EXERCISE INSTRUCTIONS.
With the images excluded, set down every line of the listing below exactly.

AVAILABLE DATA.
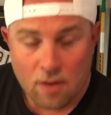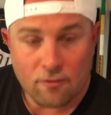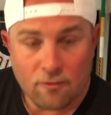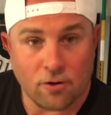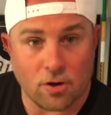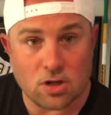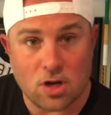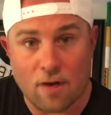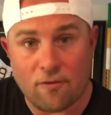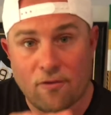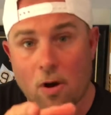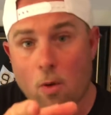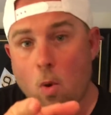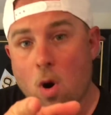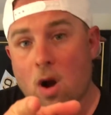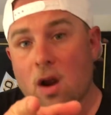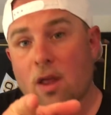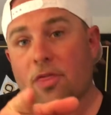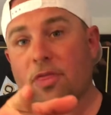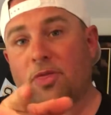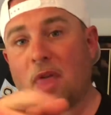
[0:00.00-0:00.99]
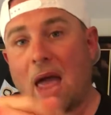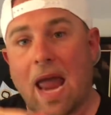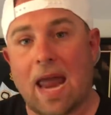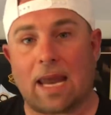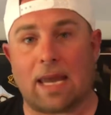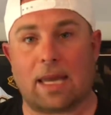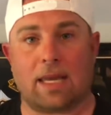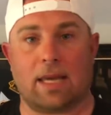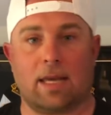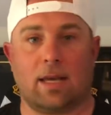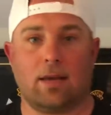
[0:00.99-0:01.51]
First off, I want to
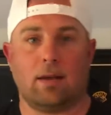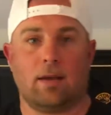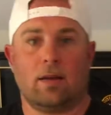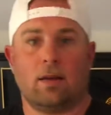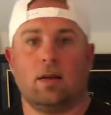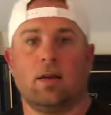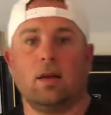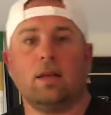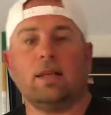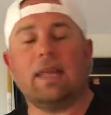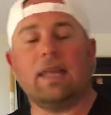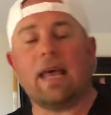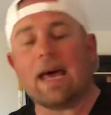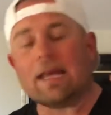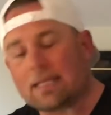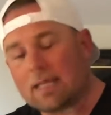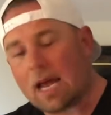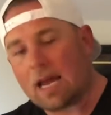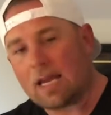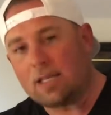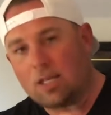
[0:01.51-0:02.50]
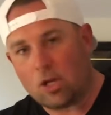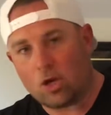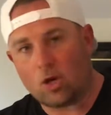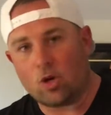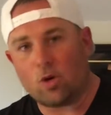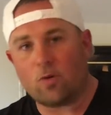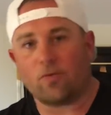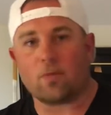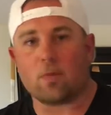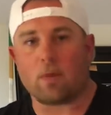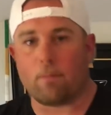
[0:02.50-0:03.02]
thank, yes I
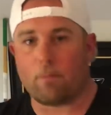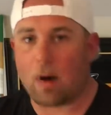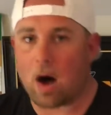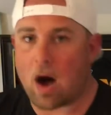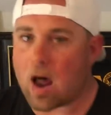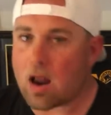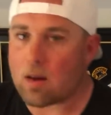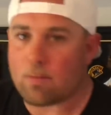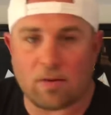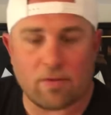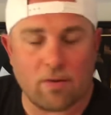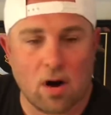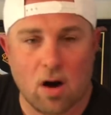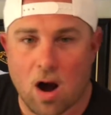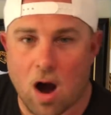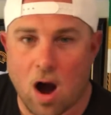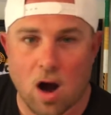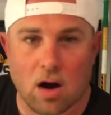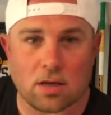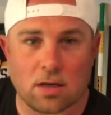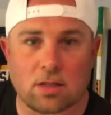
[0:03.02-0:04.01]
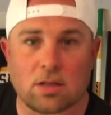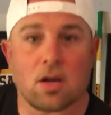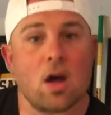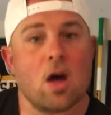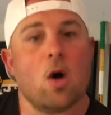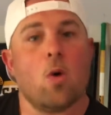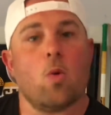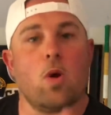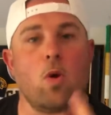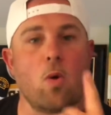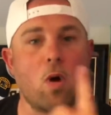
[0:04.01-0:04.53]
do, from the bottom of our hearts,
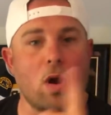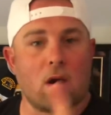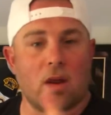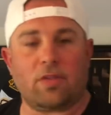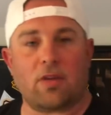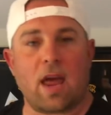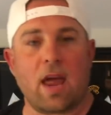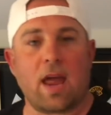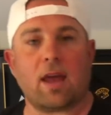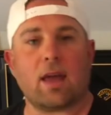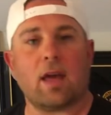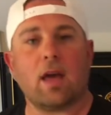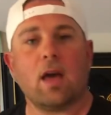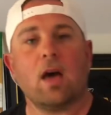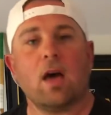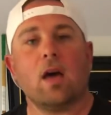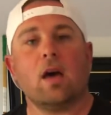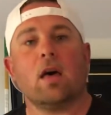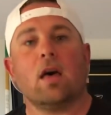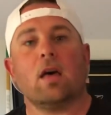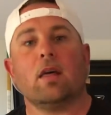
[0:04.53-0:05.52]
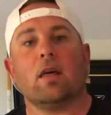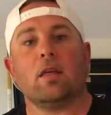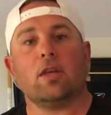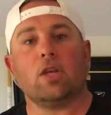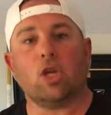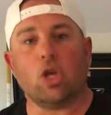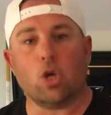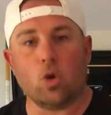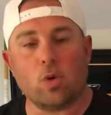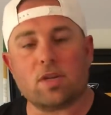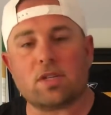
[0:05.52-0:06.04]
we want to thank
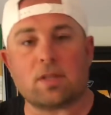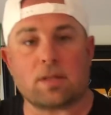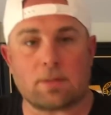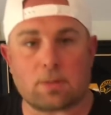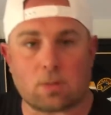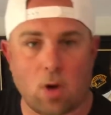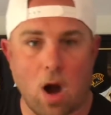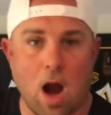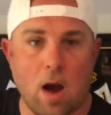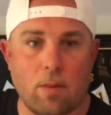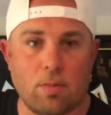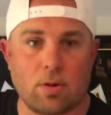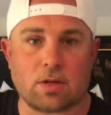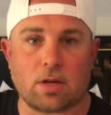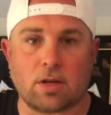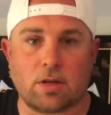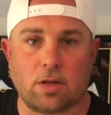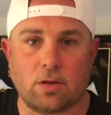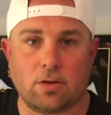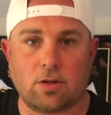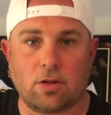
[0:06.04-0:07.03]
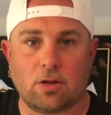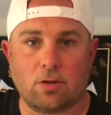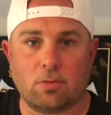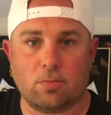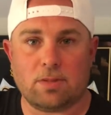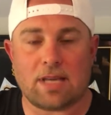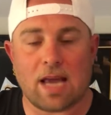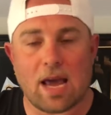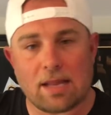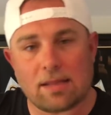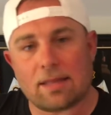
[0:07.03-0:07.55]
you, the subscribers on YouTube.
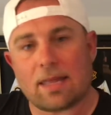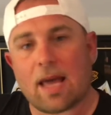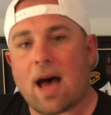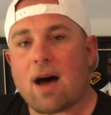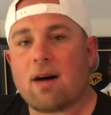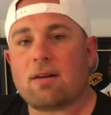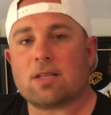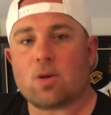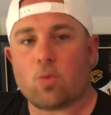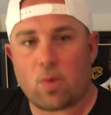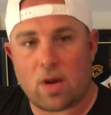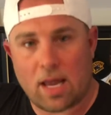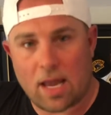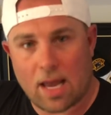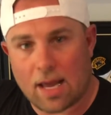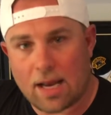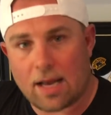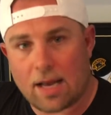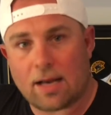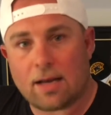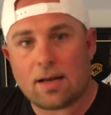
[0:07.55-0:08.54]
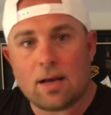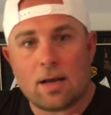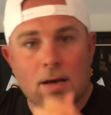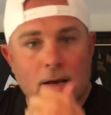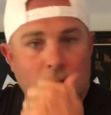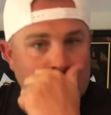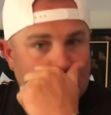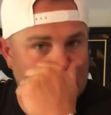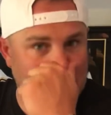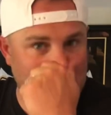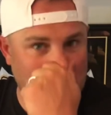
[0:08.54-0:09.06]
10,000, we hit it.
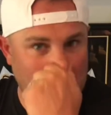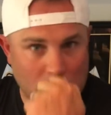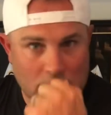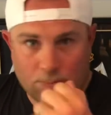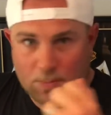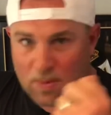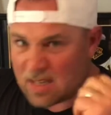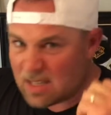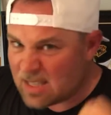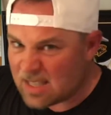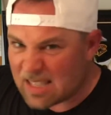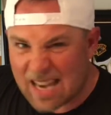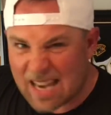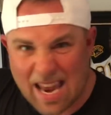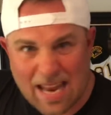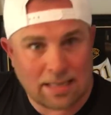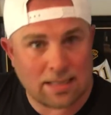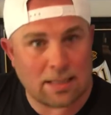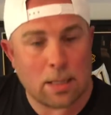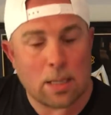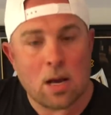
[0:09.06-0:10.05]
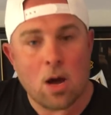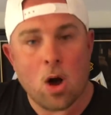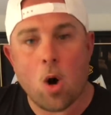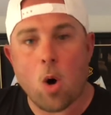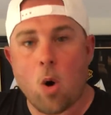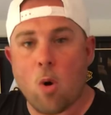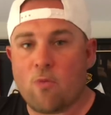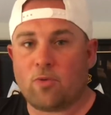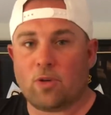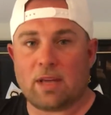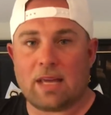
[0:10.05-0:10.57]
The stick's been sent.
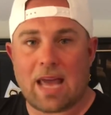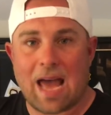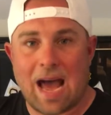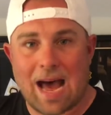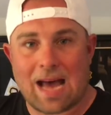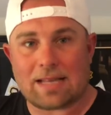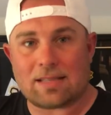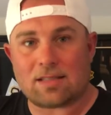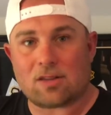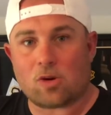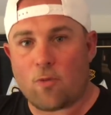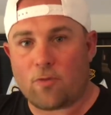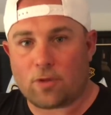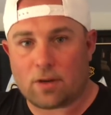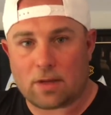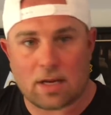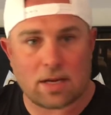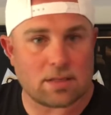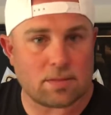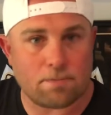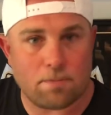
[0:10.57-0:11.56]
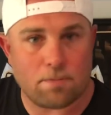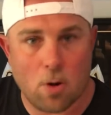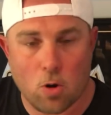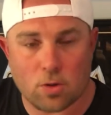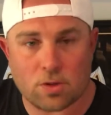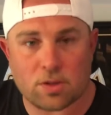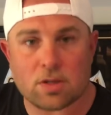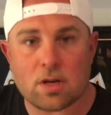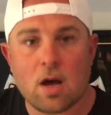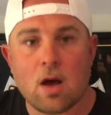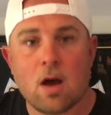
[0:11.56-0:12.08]
Hopefully he has it. Hopefully he doesn't
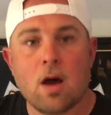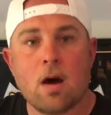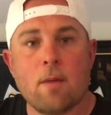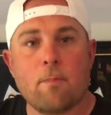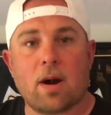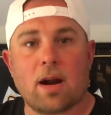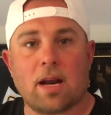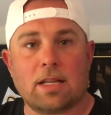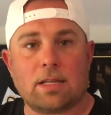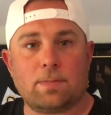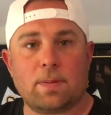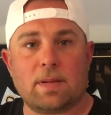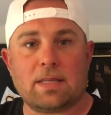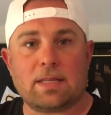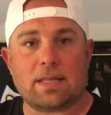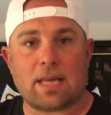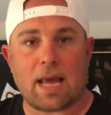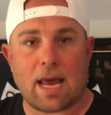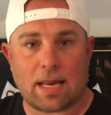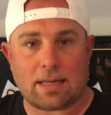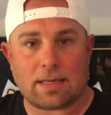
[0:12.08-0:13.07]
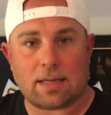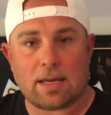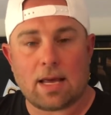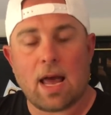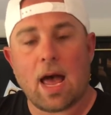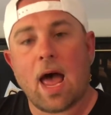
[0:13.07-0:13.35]
post, but it's been sent.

SOLUTION FOR THIS TASK.
[0:00.00-0:00.99]
[0:00.99-0:01.51]
First off, I want to
[0:01.51-0:02.50]
[0:02.50-0:03.02]
thank, yes I
[0:03.02-0:04.01]
[0:04.01-0:04.53]
do, from the bottom of our hearts,
[0:04.53-0:05.52]
[0:05.52-0:06.04]
we want to thank
[0:06.04-0:07.03]
[0:07.03-0:07.55]
you, the subscribers on YouTube.
[0:07.55-0:08.54]
[0:08.54-0:09.06]
10,000, we hit it.
[0:09.06-0:10.05]
[0:10.05-0:10.57]
The stick's been sent.
[0:10.57-0:11.56]
[0:11.56-0:12.08]
Hopefully he has it. Hopefully he doesn't
[0:12.08-0:13.07]
[0:13.07-0:13.35]
post, but it's been sent.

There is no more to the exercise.